# Epic CPU battles of history: Athlon FX-55, Pentium 4 EE, FX-8150 si Core i7 3960X



## Jaskanwar Singh (Jan 3, 2012)

Epic CPU battles of history: Athlon FX-55, Pentium 4 EE, FX-8150 si Core i7 3960X | lab501

*lab501.ro/wp-content/uploads/2011/12/wp32_cpc.jpg
(less seconds - better)

what can get more disasterous than this


----------



## thetechfreak (Jan 3, 2012)

The result has made me 

what happened to AMD?


----------



## ranjitsd (Jan 3, 2012)

Maybe intel threw banana on amd floor


----------



## d6bmg (Jan 3, 2012)

Epic sh!t. Should go to the history of computers.


----------



## Skud (Jan 3, 2012)

Why the Core i7 was tested with 2 threads on?

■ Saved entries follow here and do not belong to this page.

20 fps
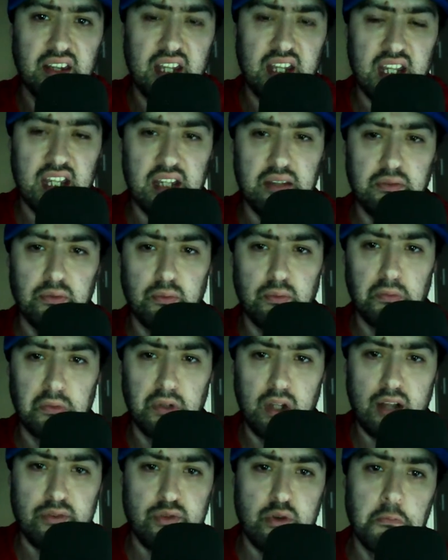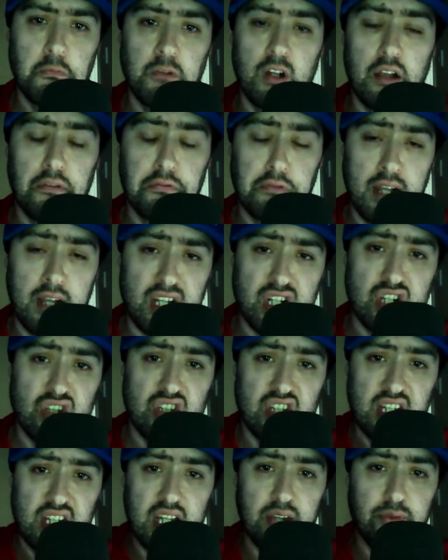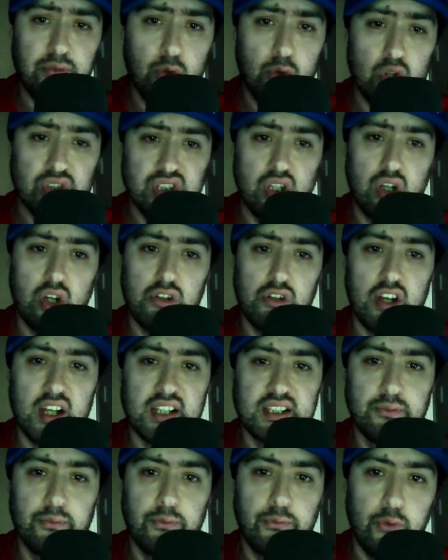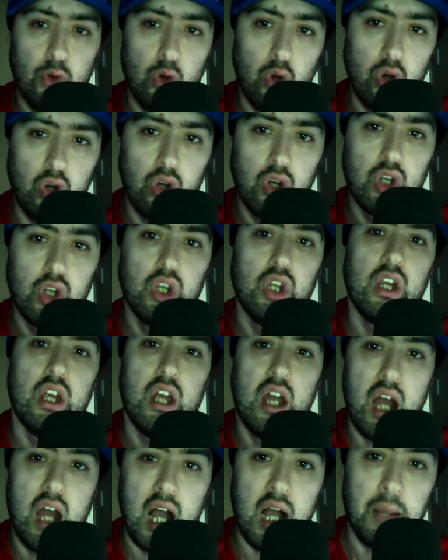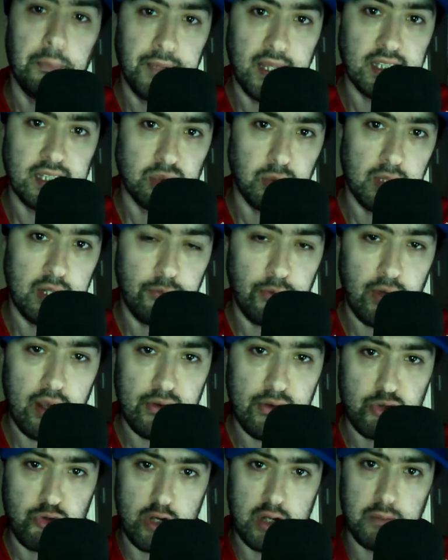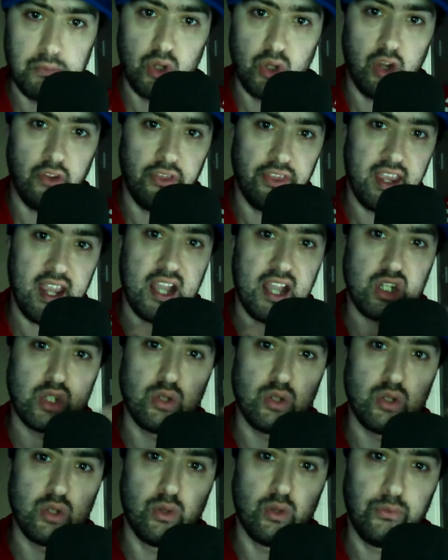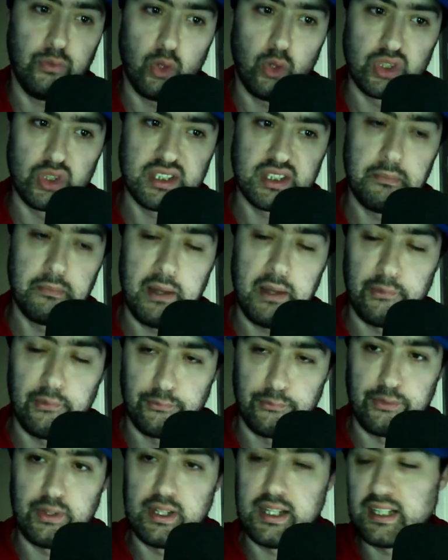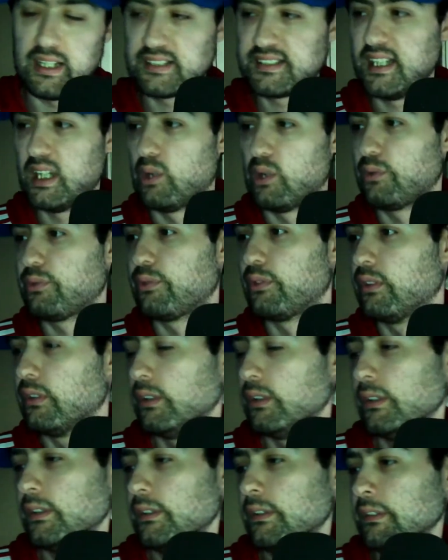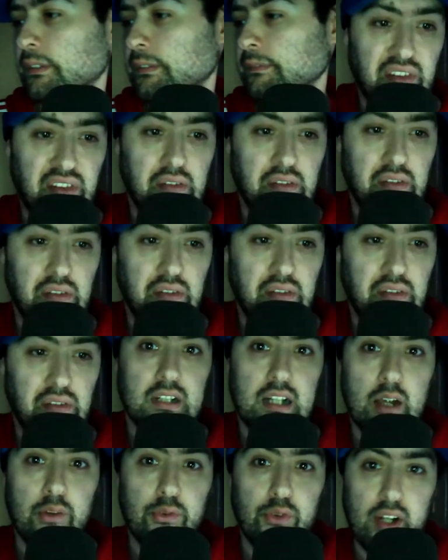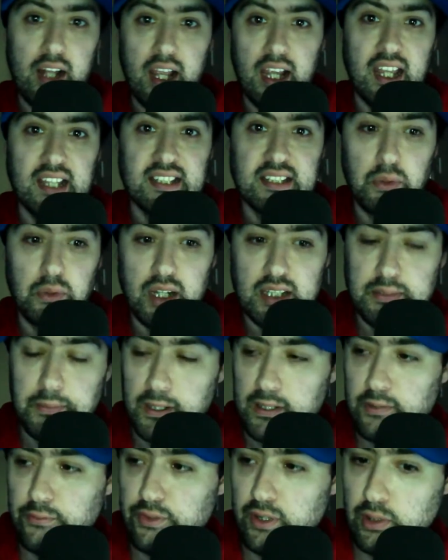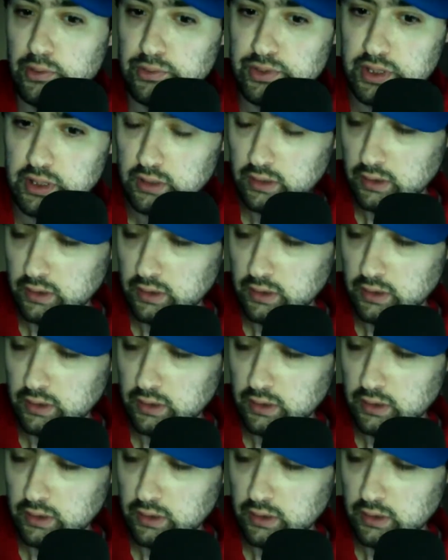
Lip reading: the live stream live reaction to the Forza Horizon 4 update 25 stream, not the actual Forza monthly itself. To clarify that in case anyone gets a bit confused.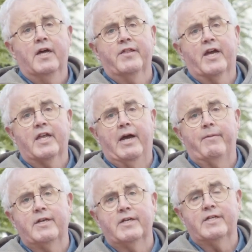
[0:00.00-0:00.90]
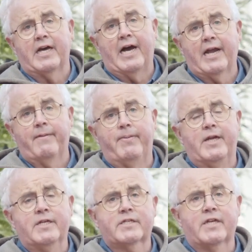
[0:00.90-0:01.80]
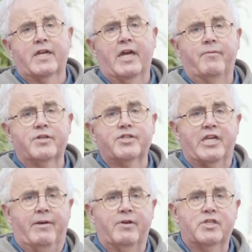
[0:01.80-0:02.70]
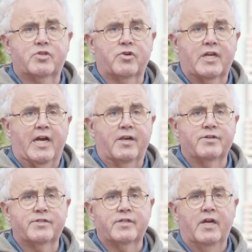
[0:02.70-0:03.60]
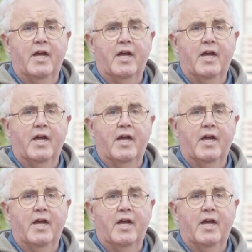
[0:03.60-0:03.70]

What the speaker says: they come in darker pinks, they come in salmony sort of colours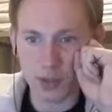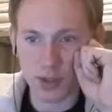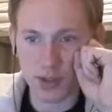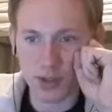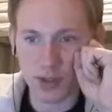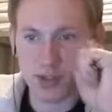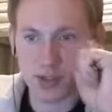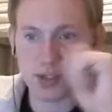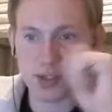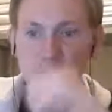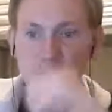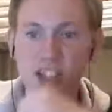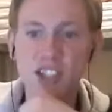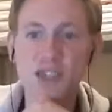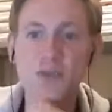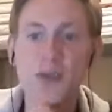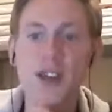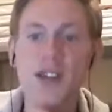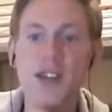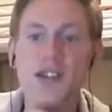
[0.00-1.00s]
to expect
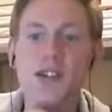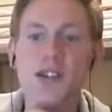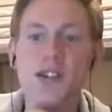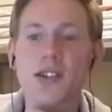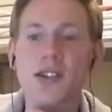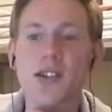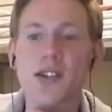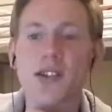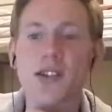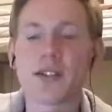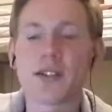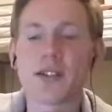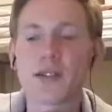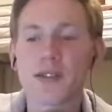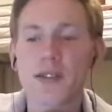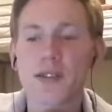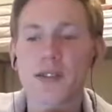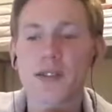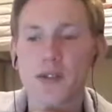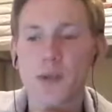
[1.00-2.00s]
in this
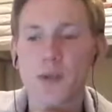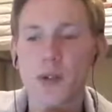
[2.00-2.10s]
one.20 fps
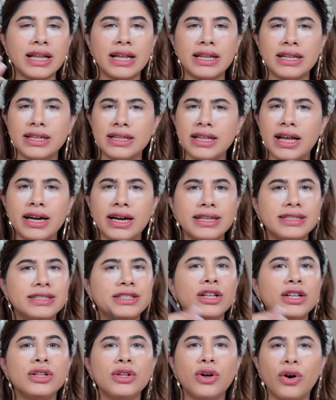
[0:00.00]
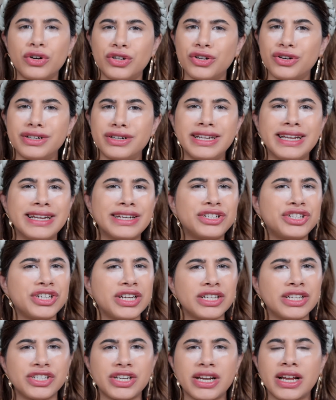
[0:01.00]
la la la. It's a lot, your date
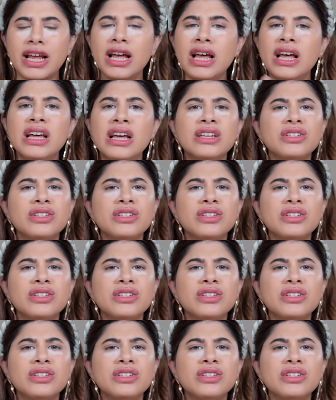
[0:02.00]
changing.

*lab501.ro/wp-content/uploads/2011/12/crysis.jpg


This graph tells me, the world hasn't move much.


----------



## Jaskanwar Singh (Jan 3, 2012)

Skud said:


> Why the Core i7 was tested with 2 threads on?



because P4 EE had HT


----------



## ico (Jan 4, 2012)

Athlon 64 FX was a ****in' hero.

Huge kick in the butt for Intel. Intel idiots were only pursuing *gigahertz* with Netburst. (Pentium 4)

Too bad AMD can't give that *IPC* lesson to themselves now.


----------



## $$Lionking$$ (Jan 6, 2012)

ico - i think u mean NETBUST!!!!!!


----------



## comp@ddict (Jan 6, 2012)

Can't believe P4 won with it's Net BUST.


----------



## d6bmg (Jan 6, 2012)

But think about the fact.. who the F plays any gaming by only enabling 2 cores & disabling HT?


----------